No pictures, no extra lines: copy exactly from the line with "[293.71-294.74s]" through the end of the entries.

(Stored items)
******************************

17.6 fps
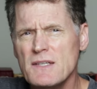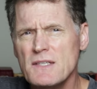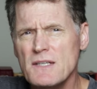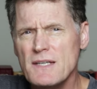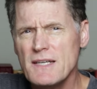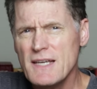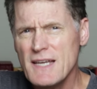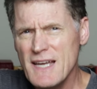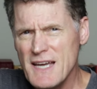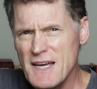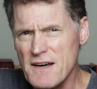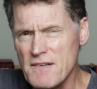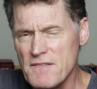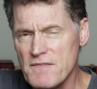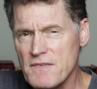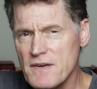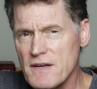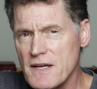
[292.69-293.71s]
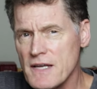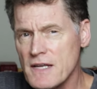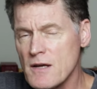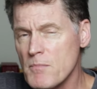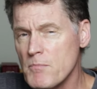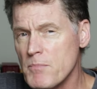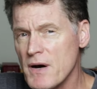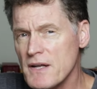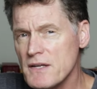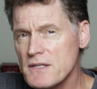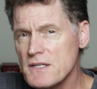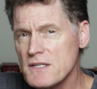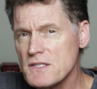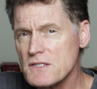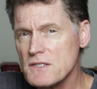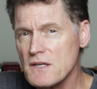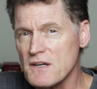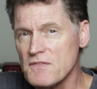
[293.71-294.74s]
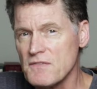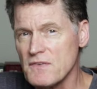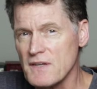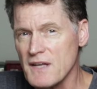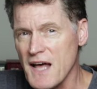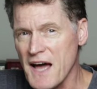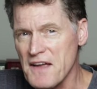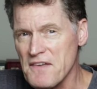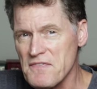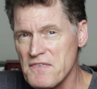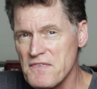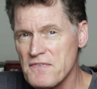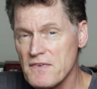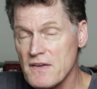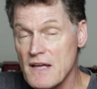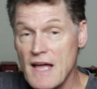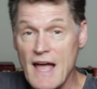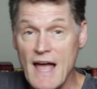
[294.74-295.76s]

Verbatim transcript: to give an abundance of life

******************************

> [WRITTEN RESPONSE]
[293.71-294.74s]
[294.74-295.76s]

Verbatim transcript: to give an abundance of life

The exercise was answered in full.